When the LLM calls a tool that is not registered with MCP, the server returns it to the client for execution.

sequenceDiagram
    title /responses — Non-MCP Tool (Client Executes)

    participant Client
    participant RS as responses_service

    RS-->>Client: response.in_progress (snapshot: output contains function_call with status="ready")
    RS-->>Client: response.function_call_arguments.delta (repeated)
    RS-->>Client: response.function_call_arguments.done
    RS-->>Client: response.completed

    Note over Client: Client executes tool externally

    Client->>RS: POST /responses (input includes function_call_output with call_id)
    Note over RS: Matches call_id to history, adds tool result, continues conversation

/v1/chat/completions Flow with MCP Tool Loop

The chat completions endpoint has its own tool-call loop.
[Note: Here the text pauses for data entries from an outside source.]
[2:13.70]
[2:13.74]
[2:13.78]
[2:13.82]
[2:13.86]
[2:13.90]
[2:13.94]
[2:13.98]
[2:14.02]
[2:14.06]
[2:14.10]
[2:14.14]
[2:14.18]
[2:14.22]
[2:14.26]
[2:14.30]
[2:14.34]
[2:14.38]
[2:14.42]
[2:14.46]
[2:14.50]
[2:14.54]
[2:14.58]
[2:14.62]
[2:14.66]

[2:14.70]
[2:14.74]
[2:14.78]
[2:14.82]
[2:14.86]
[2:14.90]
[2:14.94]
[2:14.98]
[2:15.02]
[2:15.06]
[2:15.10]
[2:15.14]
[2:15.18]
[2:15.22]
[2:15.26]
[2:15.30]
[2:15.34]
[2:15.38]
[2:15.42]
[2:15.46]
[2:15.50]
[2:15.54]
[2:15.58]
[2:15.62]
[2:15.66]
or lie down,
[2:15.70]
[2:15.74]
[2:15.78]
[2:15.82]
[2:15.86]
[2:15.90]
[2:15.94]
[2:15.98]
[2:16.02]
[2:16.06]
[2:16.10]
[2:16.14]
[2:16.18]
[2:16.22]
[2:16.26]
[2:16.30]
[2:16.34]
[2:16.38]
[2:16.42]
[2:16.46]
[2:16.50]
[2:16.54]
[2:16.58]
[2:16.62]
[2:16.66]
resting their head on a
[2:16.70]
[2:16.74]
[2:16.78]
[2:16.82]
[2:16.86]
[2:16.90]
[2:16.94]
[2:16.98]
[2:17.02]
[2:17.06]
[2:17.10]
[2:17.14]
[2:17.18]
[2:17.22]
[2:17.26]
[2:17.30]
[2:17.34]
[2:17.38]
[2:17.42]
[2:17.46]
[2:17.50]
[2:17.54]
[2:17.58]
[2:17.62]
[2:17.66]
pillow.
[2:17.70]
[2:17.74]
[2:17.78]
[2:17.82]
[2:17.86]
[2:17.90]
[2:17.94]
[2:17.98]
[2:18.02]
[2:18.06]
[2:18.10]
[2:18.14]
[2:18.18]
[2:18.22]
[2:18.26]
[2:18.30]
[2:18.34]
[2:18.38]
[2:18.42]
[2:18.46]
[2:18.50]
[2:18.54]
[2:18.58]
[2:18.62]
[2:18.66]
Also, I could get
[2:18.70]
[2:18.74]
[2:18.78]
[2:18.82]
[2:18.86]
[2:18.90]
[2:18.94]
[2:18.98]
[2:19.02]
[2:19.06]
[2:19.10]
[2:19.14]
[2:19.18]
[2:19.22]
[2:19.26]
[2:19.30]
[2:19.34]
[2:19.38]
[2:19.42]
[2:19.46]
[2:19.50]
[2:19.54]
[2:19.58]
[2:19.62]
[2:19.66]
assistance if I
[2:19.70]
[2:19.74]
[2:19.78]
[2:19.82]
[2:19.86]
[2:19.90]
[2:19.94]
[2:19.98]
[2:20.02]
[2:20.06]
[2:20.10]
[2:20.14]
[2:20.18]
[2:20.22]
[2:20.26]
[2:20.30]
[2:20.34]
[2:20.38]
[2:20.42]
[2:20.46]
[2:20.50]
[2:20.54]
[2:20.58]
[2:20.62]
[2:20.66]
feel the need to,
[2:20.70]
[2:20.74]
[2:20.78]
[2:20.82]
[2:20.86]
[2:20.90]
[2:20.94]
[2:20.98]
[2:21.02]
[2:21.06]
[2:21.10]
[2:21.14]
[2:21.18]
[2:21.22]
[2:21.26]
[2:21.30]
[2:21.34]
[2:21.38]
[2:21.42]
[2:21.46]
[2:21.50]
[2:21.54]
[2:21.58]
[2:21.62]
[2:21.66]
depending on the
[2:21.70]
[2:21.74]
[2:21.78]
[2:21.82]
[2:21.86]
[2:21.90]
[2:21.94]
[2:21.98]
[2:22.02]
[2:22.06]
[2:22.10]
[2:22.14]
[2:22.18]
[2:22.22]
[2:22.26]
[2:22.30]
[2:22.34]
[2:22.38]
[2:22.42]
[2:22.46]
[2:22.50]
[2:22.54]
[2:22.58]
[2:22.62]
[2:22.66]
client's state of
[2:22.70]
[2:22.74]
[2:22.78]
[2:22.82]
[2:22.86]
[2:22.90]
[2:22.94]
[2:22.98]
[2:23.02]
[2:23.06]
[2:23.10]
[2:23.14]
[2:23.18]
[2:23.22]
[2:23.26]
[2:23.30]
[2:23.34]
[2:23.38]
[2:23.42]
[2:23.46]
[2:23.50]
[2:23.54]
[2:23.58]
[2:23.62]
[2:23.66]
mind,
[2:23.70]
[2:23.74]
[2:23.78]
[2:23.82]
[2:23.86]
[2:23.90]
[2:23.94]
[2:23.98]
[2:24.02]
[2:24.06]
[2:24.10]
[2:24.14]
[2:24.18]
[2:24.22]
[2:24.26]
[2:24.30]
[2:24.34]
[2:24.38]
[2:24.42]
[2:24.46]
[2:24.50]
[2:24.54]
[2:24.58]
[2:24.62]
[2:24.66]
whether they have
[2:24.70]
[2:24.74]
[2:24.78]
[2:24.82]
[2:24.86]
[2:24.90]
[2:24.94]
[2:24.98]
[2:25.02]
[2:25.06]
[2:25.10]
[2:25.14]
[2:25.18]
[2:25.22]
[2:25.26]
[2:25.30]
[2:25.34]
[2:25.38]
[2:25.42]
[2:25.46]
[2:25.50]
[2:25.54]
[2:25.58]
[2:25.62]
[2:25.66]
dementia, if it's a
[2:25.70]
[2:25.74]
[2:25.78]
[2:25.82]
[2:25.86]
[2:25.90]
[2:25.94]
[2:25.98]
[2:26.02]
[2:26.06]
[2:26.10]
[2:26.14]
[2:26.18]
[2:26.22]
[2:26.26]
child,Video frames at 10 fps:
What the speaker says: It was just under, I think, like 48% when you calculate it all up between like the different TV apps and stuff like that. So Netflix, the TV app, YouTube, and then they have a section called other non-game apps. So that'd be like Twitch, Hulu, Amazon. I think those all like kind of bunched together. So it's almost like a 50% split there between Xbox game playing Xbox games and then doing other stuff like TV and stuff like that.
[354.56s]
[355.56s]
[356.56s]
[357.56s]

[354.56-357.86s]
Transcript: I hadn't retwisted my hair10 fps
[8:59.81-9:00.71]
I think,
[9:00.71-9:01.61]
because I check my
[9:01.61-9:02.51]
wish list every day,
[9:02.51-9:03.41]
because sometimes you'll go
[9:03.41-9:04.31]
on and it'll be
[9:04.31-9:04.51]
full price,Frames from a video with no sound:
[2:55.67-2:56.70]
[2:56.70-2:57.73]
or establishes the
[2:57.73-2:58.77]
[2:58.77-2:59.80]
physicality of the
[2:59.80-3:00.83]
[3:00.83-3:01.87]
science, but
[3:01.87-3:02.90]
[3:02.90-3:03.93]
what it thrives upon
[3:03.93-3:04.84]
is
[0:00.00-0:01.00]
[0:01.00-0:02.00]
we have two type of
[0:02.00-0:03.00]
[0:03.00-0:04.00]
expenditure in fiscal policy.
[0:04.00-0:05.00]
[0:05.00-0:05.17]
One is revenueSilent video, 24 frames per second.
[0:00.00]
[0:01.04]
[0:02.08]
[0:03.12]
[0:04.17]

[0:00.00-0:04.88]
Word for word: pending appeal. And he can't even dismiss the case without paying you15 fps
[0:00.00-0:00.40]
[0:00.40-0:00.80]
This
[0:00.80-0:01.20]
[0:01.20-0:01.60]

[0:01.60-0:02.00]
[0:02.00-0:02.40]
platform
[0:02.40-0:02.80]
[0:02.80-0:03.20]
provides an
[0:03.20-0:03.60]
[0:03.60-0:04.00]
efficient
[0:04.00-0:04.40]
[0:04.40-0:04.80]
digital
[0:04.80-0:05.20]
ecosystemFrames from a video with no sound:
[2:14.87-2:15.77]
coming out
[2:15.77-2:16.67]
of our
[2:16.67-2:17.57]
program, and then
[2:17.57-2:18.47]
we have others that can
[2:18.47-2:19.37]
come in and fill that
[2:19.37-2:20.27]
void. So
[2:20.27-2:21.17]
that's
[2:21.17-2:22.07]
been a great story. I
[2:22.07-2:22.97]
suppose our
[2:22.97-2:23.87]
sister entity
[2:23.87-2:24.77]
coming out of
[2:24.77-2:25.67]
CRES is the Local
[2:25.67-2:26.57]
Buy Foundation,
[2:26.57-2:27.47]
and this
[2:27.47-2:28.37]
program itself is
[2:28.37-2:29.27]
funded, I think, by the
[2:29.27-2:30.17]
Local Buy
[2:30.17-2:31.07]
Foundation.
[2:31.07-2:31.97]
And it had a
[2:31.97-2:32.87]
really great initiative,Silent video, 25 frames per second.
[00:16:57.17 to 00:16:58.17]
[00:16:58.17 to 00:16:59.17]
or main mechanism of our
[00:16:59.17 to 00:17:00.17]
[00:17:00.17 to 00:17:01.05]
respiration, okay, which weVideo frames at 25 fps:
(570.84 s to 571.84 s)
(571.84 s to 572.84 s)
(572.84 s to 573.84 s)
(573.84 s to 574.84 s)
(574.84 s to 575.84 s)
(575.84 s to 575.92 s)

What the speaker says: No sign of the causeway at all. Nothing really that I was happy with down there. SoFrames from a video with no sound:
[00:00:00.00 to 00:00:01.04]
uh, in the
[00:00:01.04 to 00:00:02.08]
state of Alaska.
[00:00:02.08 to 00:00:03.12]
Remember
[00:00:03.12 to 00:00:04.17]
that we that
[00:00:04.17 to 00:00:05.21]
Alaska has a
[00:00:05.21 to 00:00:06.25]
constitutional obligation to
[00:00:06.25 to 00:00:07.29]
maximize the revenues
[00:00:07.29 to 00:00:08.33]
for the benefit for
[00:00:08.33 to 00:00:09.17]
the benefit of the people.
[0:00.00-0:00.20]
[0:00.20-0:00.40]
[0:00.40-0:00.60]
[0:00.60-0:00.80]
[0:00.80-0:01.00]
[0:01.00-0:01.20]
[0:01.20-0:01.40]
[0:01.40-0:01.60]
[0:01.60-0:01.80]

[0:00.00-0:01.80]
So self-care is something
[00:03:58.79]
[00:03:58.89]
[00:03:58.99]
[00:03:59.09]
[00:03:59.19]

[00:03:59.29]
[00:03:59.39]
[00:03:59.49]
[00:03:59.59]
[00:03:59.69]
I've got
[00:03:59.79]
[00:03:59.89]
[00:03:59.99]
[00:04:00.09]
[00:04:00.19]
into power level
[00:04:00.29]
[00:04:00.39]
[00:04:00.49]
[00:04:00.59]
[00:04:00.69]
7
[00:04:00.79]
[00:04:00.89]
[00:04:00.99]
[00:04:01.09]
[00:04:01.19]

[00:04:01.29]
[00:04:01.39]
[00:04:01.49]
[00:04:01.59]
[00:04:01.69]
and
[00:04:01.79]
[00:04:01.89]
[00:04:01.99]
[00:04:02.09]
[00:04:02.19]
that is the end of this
Streaming mode uses non-streaming requests internally during tool resolution, then streams only the final response.

sequenceDiagram
    title /v1/chat/completions — MCP Tool Loop

    participant Client
    participant CCS as chat_completions_service
    participant LLM
    participant MCPM as mcp_manager
    participant MCPS as MCPServer (Subprocess)

    Client->>+CCS: POST /v1/chat/completions (messages, tools)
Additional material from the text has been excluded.